◆ **Records provided**:
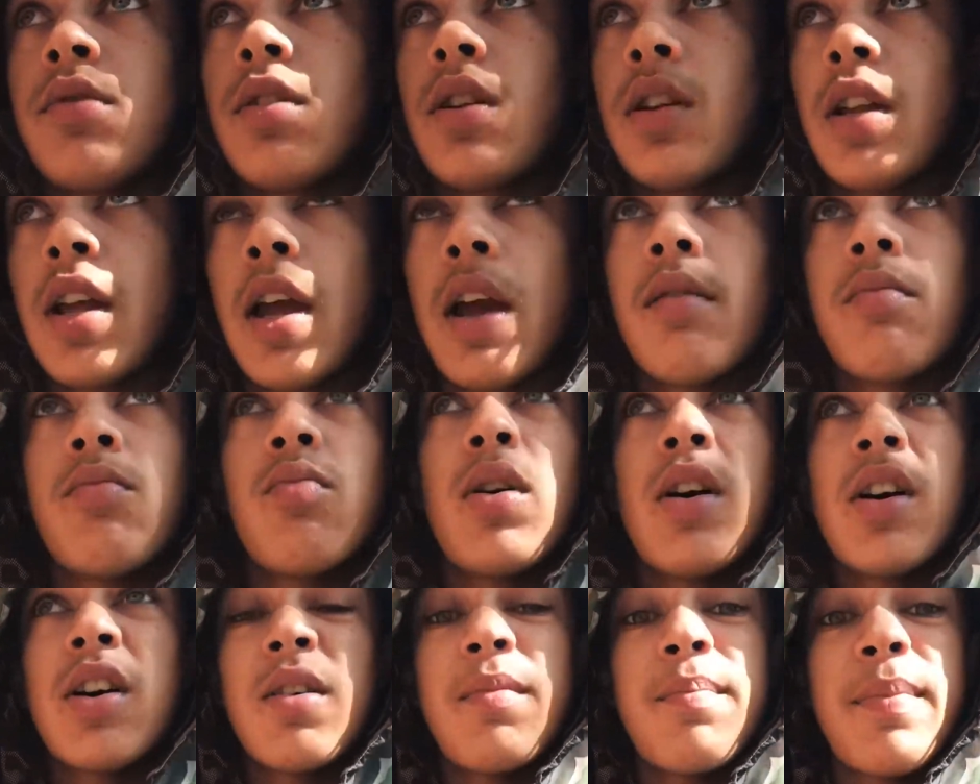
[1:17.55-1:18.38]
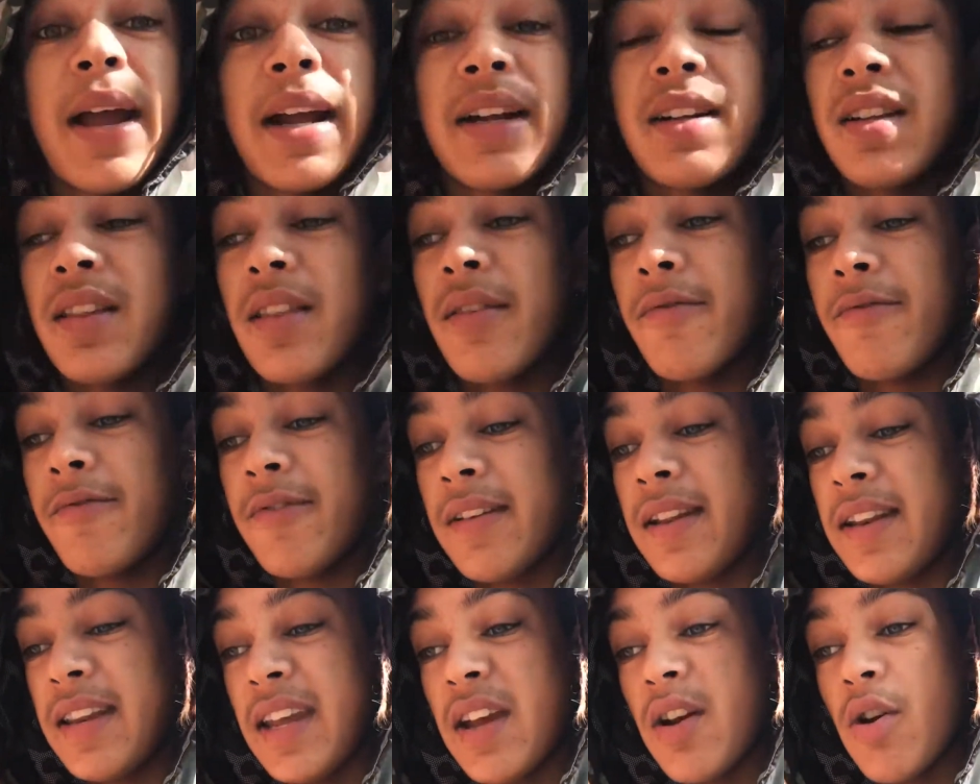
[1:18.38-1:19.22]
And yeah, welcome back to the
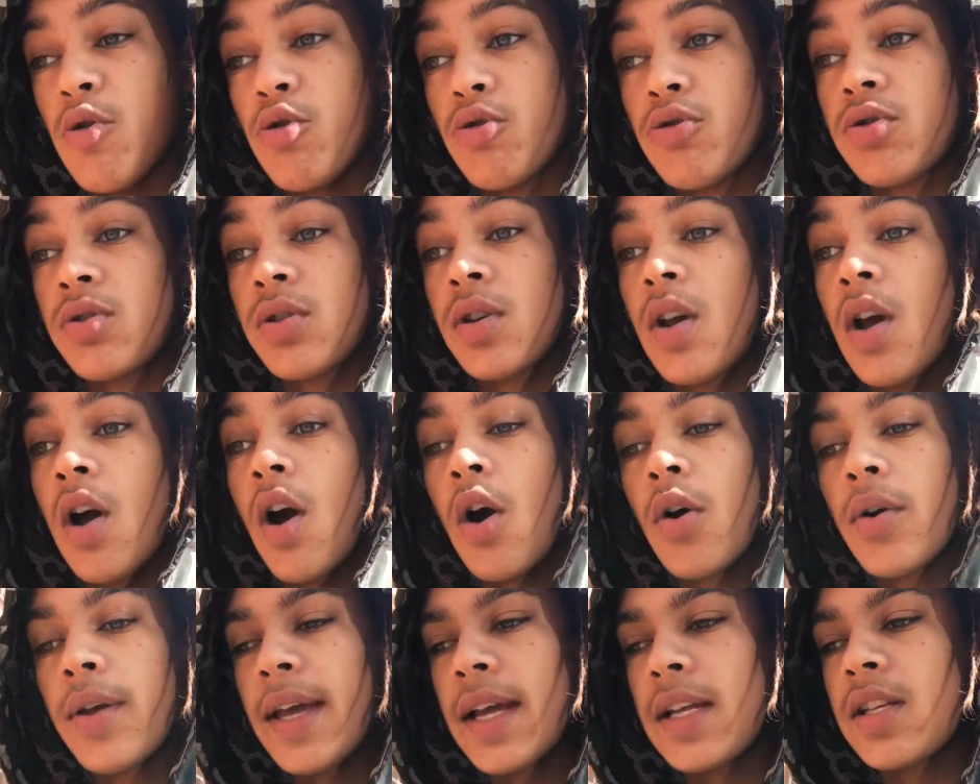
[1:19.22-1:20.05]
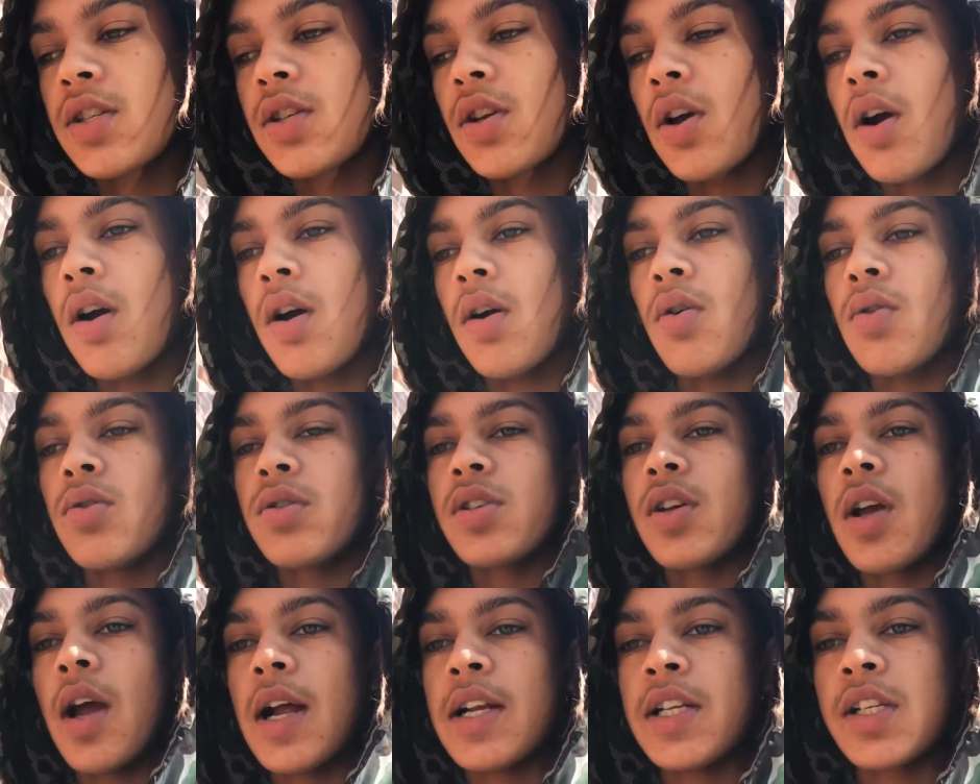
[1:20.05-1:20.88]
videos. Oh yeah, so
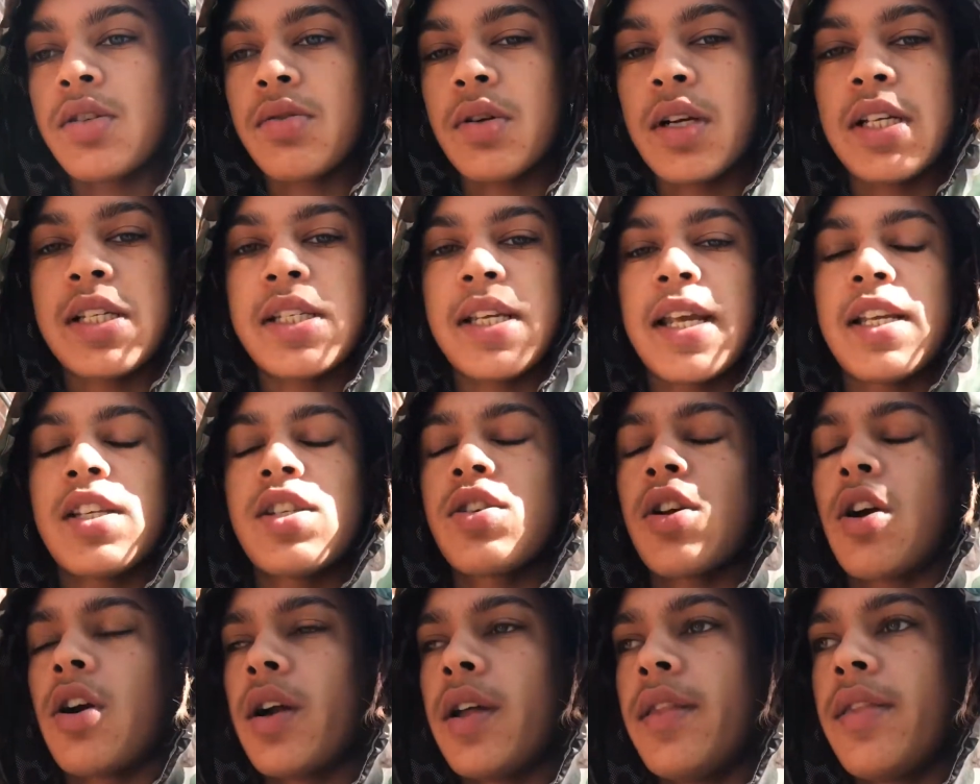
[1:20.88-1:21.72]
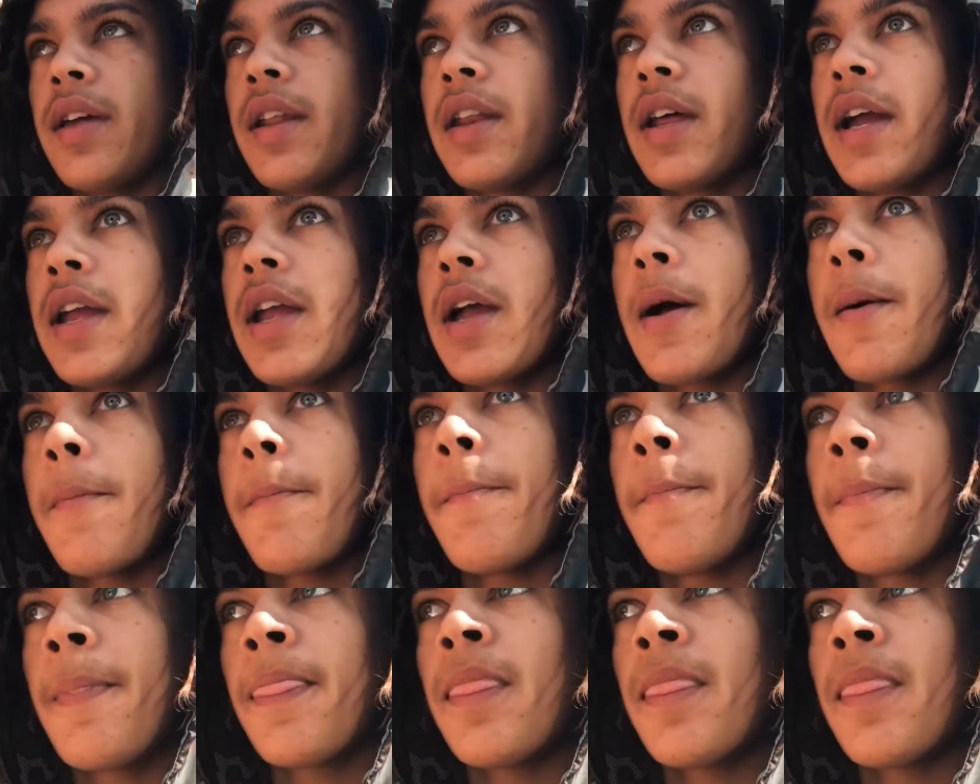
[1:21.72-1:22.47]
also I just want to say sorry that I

◆ **Assignment**: An exact copy of the entries, without any pictures, is what the answer should be.

◆ **Answer section**:
[1:17.55-1:18.38]
[1:18.38-1:19.22]
And yeah, welcome back to the
[1:19.22-1:20.05]
[1:20.05-1:20.88]
videos. Oh yeah, so
[1:20.88-1:21.72]
[1:21.72-1:22.47]
also I just want to say sorry that I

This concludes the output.